TASK DESCRIPTION:
Print every entry below exactly, leaving out the pictures.

AVAILABLE DATA:
┄┄┄┄┄┄┄┄┄┄
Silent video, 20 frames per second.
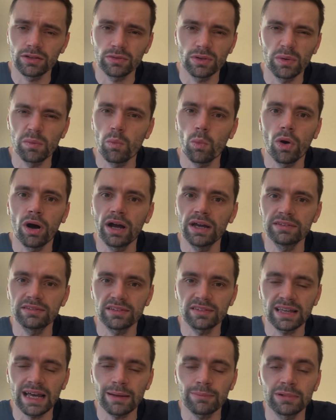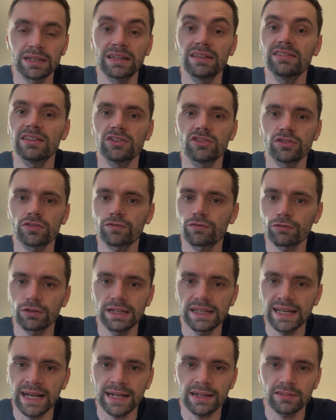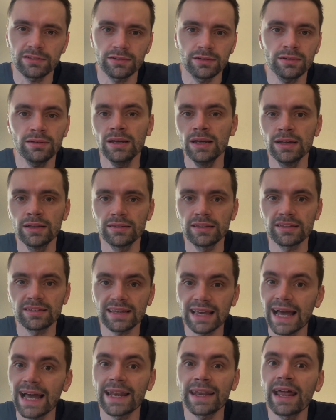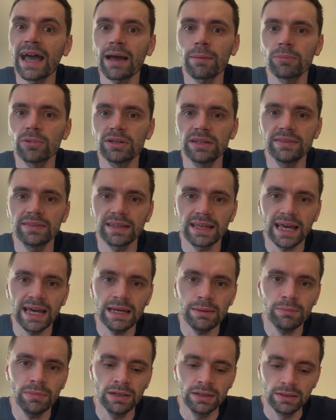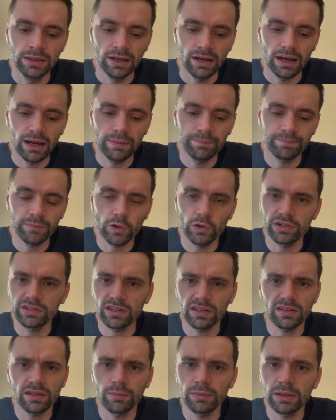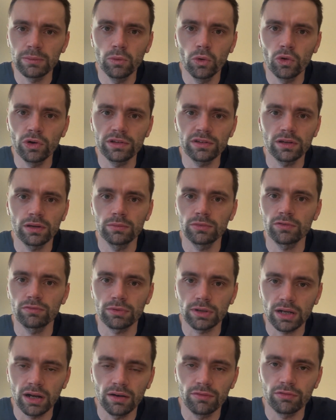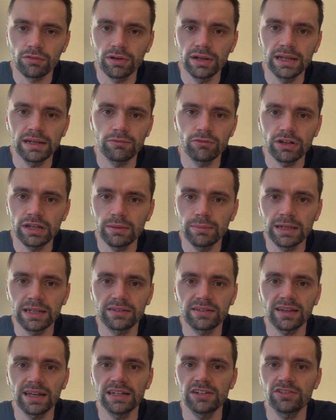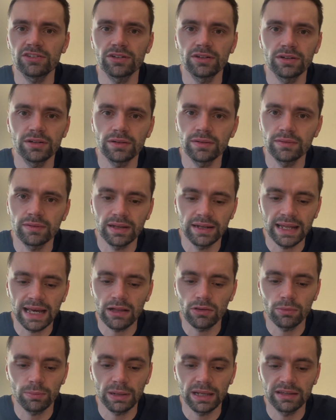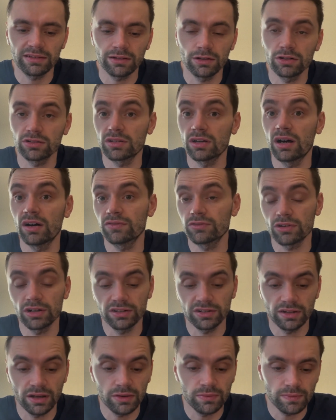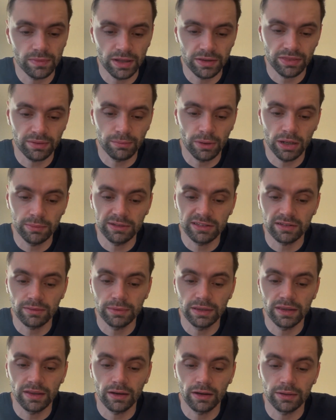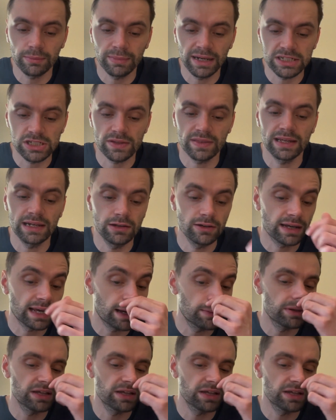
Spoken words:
Why is this happening? Is it just freak accident? This can happen in the game? Or is there something more in terms of recovery and rehabilitation and how the players are looked after? I don't know. It might be something that I'd imagine they look at.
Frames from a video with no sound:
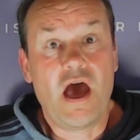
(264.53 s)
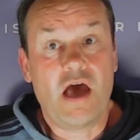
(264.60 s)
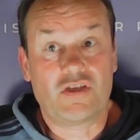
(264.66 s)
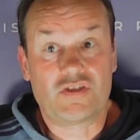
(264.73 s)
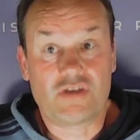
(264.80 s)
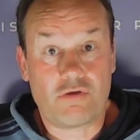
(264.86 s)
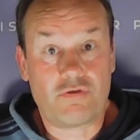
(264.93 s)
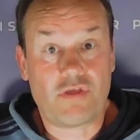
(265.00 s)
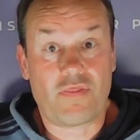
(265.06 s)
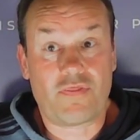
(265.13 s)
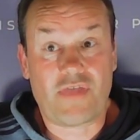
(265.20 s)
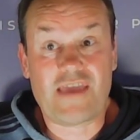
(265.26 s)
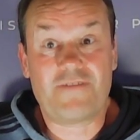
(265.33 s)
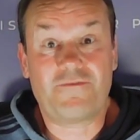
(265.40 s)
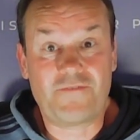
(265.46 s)
so that
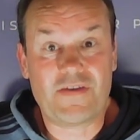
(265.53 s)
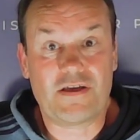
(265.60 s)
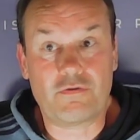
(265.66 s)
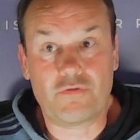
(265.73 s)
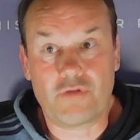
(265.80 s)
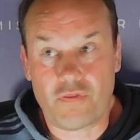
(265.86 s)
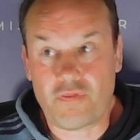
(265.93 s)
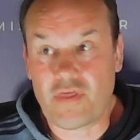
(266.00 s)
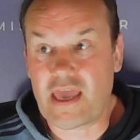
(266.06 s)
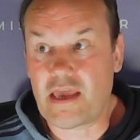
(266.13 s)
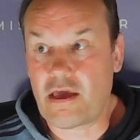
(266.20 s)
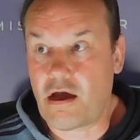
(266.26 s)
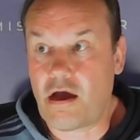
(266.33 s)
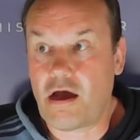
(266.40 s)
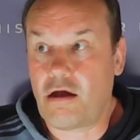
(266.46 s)
they feel that they
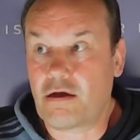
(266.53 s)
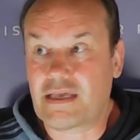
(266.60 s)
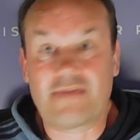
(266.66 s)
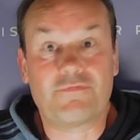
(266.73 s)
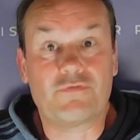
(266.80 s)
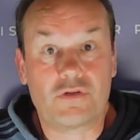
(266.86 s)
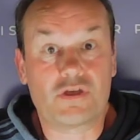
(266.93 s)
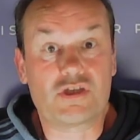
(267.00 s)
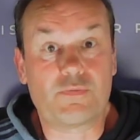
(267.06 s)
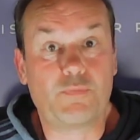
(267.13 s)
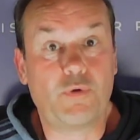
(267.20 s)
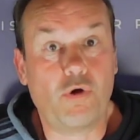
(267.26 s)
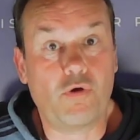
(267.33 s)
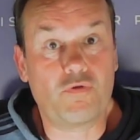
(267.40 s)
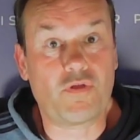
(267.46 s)
are given the
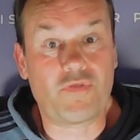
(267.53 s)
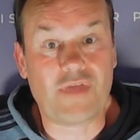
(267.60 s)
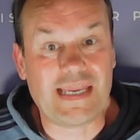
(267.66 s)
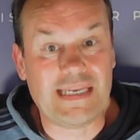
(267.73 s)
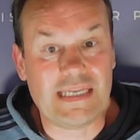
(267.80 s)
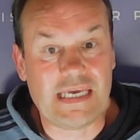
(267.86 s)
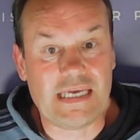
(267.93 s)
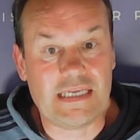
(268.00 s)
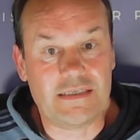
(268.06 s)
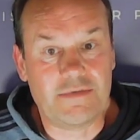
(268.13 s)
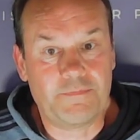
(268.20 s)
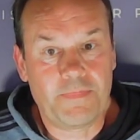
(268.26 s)
support that they need.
┄┄┄┄┄┄┄┄┄┄
OUTPUT FOR THIS EXERCISE:
Silent video, 20 frames per second.
Spoken words:
Why is this happening? Is it just freak accident? This can happen in the game? Or is there something more in terms of recovery and rehabilitation and how the players are looked after? I don't know. It might be something that I'd imagine they look at.
Frames from a video with no sound:
(264.53 s)
(264.60 s)
(264.66 s)
(264.73 s)
(264.80 s)
(264.86 s)
(264.93 s)
(265.00 s)
(265.06 s)
(265.13 s)
(265.20 s)
(265.26 s)
(265.33 s)
(265.40 s)
(265.46 s)
so that
(265.53 s)
(265.60 s)
(265.66 s)
(265.73 s)
(265.80 s)
(265.86 s)
(265.93 s)
(266.00 s)
(266.06 s)
(266.13 s)
(266.20 s)
(266.26 s)
(266.33 s)
(266.40 s)
(266.46 s)
they feel that they
(266.53 s)
(266.60 s)
(266.66 s)
(266.73 s)
(266.80 s)
(266.86 s)
(266.93 s)
(267.00 s)
(267.06 s)
(267.13 s)
(267.20 s)
(267.26 s)
(267.33 s)
(267.40 s)
(267.46 s)
are given the
(267.53 s)
(267.60 s)
(267.66 s)
(267.73 s)
(267.80 s)
(267.86 s)
(267.93 s)
(268.00 s)
(268.06 s)
(268.13 s)
(268.20 s)
(268.26 s)
support that they need.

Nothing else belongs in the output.